A modern parallel might be the lack of concern we sometimes show about abortion. Often these little ones are sacrificed for mere convenience. The biblical text never implies that God approved of Jephthah’s vow, but neither did He stop him from fulfilling it.

God is not obligated to bail out His saints, even a choice servant like Jephthah. Note Ecclesiastes 5:4–6:

When you make a vow to God, do not delay to pay it; For He has no pleasure in fools. Pay what you have vowed—Better not to vow than to vow and not pay. Do not let your mouth cause your flesh to sin, nor say before the messenger of God that it was an error. Why should God be angry at your excuse and destroy the work of your hands?
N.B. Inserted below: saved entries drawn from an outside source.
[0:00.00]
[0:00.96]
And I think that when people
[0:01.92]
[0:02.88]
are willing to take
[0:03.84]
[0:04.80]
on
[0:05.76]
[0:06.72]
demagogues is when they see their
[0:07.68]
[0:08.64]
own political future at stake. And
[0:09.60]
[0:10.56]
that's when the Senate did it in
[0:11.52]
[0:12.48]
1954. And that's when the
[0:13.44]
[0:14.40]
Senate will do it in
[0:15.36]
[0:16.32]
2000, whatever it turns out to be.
The final phase of the Jephthah narrative concerns the treatment of the Ephraimites (12:1–7). Ephraim was a tribe of Israel whose men were slow to answer the distress call that Jephthah had sent out. They showed up after the battle was won, and rather than help Jephthah, they fought against him. So Jephthah tenaciously pursued the Ephraimites and set up checkpoints at all the river crossings. Because the Ephraimites had trouble pronouncing the “sh” sound, Jephthah’s men easily identified them by asking them to pronounce the word shibolleth. Whoever could not pronounce it was killed. This tactic again shows Jephthah’s skill as both a warrior and politician.
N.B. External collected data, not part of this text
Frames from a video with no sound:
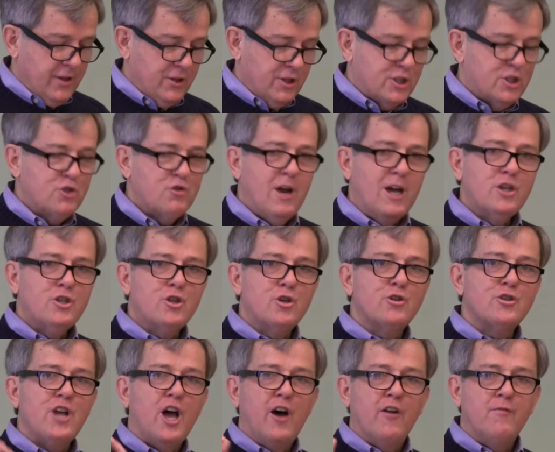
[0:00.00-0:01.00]
The
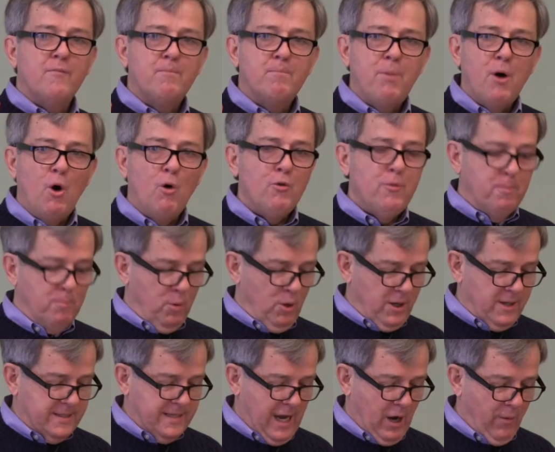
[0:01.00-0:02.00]
structures of both
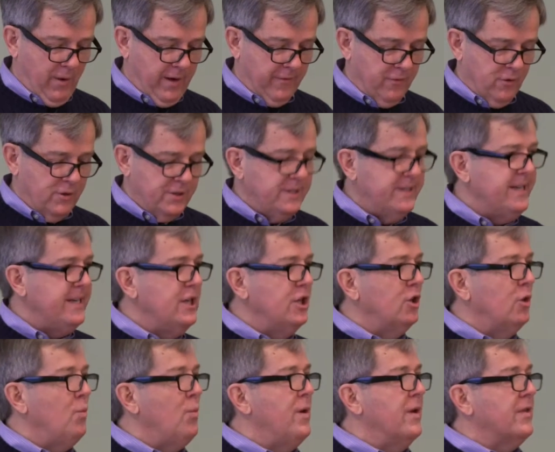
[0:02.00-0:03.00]
books, however,
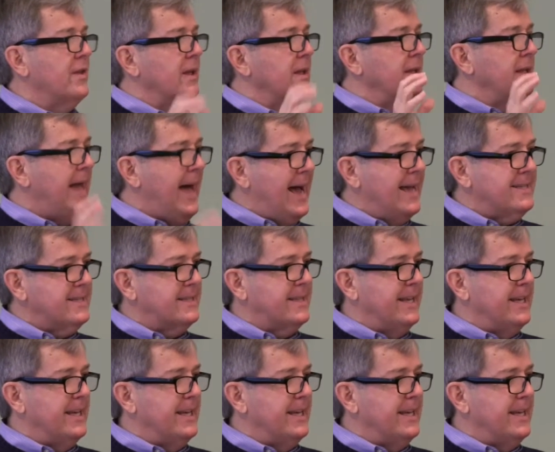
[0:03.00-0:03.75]
deal with last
The story of Jephthah underscores the fact that Romans 12:1–2 asks us as believers to offer ourselves in response to the mercies of God, not in order to obtain them. Jephthah must have considered his offer of inestimable value to God, when in reality it was but the overstepping of a proud and rash man. And he paid dearly for it. He should have known that it was not his political and military skill that allowed God to use him; it was his faith.

The gospel has always been most attractive to and most effective for the “poor in spirit.” The unconditional promises of God cannot be earned; they can only be freely received. The conditional promises of God, such as the Mosaic Law, are particularly useful for showing men and women that they need a different way of salvation. But that is another story.

  1. Irving L. Jensen, Jensen’s Survey of the Old Testament (Chicago: Moody Press, 1978), 156.
  2. Gleason L. Archer, Encyclopedia of Bible Difficulties (Grand Rapids: Zondervan, 1982), 164.
  3. Marc Saperstein, “Jews and Christians: Intolerance and Creative Competition in the Middle Ages,” <>.